(Work to complete):
Exact repetition of a range: find the line containing "[00:00:07.60]" and the line containing "[00:00:10.60]" in the material below, then repeat both and all lines between them, leaving pictures out.

(Input records):
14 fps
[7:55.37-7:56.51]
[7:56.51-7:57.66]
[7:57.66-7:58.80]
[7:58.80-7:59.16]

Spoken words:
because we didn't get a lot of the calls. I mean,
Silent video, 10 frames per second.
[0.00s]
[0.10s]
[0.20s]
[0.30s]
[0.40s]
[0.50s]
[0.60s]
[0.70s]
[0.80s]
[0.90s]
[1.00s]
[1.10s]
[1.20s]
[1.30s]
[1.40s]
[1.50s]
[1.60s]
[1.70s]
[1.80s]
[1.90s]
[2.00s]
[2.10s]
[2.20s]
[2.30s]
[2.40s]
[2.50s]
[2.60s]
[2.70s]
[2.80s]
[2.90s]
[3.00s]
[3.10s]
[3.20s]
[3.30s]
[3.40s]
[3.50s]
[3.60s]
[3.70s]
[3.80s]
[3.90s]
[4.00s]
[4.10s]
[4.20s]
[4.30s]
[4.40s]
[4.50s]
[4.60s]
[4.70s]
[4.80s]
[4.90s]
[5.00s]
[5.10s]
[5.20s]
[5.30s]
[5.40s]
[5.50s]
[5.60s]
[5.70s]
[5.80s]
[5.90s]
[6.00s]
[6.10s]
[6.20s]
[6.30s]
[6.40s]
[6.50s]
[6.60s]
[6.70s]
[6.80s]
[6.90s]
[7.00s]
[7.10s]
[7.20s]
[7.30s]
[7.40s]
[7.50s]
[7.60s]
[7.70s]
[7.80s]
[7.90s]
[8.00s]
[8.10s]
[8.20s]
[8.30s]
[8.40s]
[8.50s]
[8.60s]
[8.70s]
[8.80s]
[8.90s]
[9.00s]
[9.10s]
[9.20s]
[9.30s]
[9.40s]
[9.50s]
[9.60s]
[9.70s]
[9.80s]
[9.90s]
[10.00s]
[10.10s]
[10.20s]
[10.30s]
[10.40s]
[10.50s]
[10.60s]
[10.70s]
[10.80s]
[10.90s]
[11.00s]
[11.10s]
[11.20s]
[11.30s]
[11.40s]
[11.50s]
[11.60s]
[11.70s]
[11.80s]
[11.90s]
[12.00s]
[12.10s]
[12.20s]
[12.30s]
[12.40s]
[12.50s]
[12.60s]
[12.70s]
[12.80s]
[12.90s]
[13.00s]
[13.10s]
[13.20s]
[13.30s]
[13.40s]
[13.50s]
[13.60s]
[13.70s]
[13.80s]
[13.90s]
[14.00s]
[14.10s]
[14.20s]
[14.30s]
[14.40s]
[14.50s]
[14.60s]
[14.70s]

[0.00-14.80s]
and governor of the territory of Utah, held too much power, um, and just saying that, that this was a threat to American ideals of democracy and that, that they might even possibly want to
==
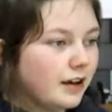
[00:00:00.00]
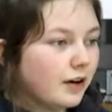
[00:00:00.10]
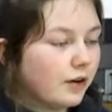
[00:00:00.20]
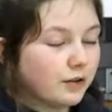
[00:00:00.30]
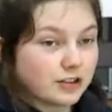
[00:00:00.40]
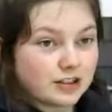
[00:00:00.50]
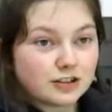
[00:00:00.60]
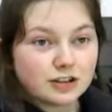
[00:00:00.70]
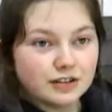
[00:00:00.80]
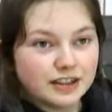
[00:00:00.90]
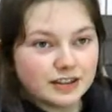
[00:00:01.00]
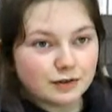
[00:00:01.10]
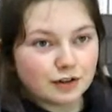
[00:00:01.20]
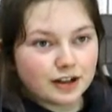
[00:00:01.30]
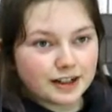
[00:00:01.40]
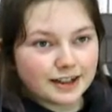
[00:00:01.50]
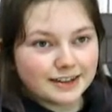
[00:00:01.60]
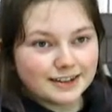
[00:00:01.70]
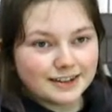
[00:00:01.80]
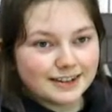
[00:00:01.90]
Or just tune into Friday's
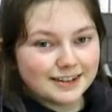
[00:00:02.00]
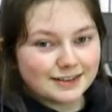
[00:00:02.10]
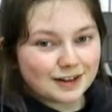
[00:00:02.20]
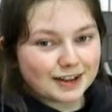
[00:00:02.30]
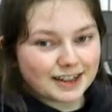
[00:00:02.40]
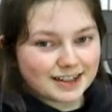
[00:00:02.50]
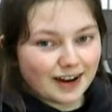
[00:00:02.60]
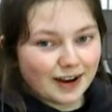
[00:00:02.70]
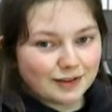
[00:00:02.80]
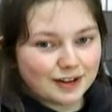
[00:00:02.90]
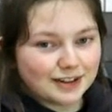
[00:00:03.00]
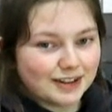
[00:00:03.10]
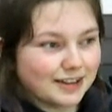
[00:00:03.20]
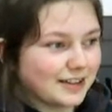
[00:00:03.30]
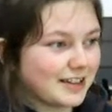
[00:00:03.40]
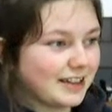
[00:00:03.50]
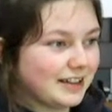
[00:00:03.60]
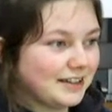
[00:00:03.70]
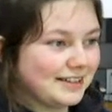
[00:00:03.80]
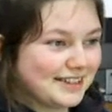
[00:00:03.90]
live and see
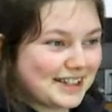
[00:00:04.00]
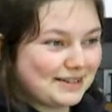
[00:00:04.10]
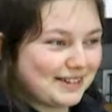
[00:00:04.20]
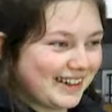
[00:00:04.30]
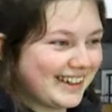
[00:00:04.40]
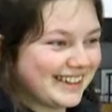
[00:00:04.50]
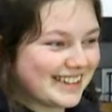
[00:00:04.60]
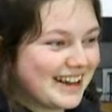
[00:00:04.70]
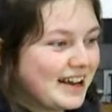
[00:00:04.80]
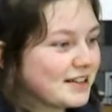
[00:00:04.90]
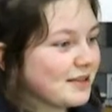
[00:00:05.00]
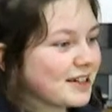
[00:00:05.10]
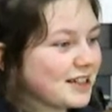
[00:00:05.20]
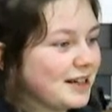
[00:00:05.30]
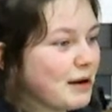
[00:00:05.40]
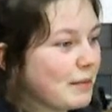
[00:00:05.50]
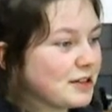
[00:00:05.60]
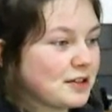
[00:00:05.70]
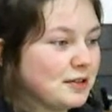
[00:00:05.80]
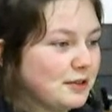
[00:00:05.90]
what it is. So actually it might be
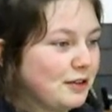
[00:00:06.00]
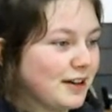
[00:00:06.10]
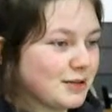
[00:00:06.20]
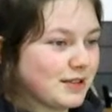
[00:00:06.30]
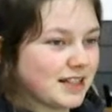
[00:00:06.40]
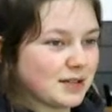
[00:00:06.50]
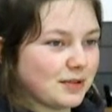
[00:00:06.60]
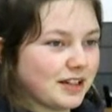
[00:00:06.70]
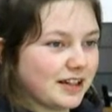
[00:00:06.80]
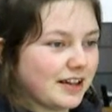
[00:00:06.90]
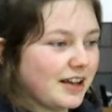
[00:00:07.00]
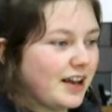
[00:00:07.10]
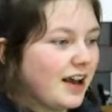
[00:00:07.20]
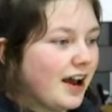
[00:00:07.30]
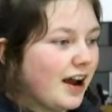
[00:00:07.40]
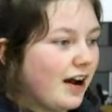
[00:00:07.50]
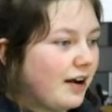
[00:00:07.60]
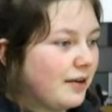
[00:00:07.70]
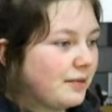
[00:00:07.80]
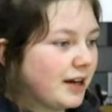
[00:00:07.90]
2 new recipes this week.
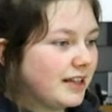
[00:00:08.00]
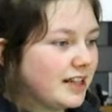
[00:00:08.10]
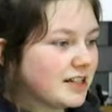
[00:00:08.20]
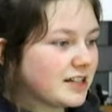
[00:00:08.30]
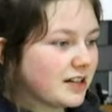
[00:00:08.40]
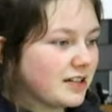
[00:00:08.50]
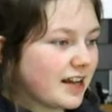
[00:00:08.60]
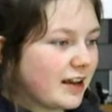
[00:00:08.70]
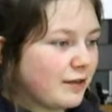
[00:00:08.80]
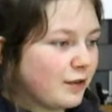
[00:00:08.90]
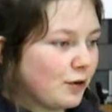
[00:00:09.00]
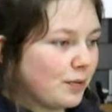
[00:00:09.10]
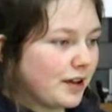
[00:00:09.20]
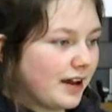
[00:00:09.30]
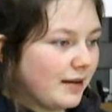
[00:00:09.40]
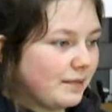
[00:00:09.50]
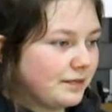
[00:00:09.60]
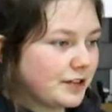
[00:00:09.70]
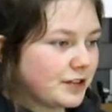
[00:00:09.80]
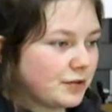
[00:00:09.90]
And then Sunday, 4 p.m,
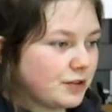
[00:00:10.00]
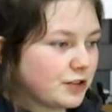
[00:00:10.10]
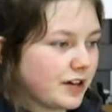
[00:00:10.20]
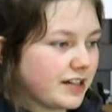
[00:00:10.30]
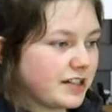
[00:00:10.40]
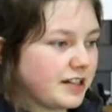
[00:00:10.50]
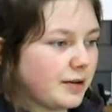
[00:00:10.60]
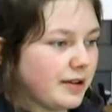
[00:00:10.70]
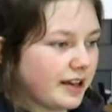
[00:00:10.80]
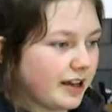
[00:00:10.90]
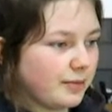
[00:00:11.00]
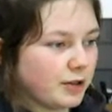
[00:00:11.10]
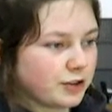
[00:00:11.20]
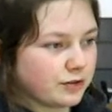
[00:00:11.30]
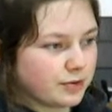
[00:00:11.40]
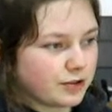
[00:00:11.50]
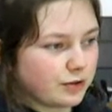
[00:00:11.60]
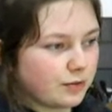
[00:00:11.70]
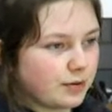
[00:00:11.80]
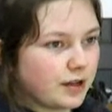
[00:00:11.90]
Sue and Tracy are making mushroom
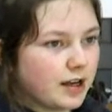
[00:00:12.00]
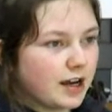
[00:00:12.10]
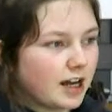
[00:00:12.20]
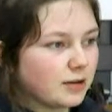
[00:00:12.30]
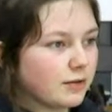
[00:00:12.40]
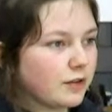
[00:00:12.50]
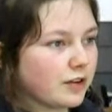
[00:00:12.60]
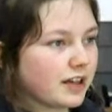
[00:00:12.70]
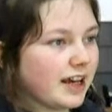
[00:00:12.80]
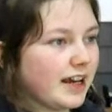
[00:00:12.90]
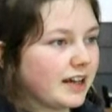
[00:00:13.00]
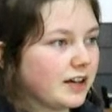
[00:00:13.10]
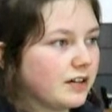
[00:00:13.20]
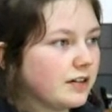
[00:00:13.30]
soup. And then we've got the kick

(Answer to this exercise):
[00:00:07.60]
[00:00:07.70]
[00:00:07.80]
[00:00:07.90]
2 new recipes this week.
[00:00:08.00]
[00:00:08.10]
[00:00:08.20]
[00:00:08.30]
[00:00:08.40]
[00:00:08.50]
[00:00:08.60]
[00:00:08.70]
[00:00:08.80]
[00:00:08.90]
[00:00:09.00]
[00:00:09.10]
[00:00:09.20]
[00:00:09.30]
[00:00:09.40]
[00:00:09.50]
[00:00:09.60]
[00:00:09.70]
[00:00:09.80]
[00:00:09.90]
And then Sunday, 4 p.m,
[00:00:10.00]
[00:00:10.10]
[00:00:10.20]
[00:00:10.30]
[00:00:10.40]
[00:00:10.50]
[00:00:10.60]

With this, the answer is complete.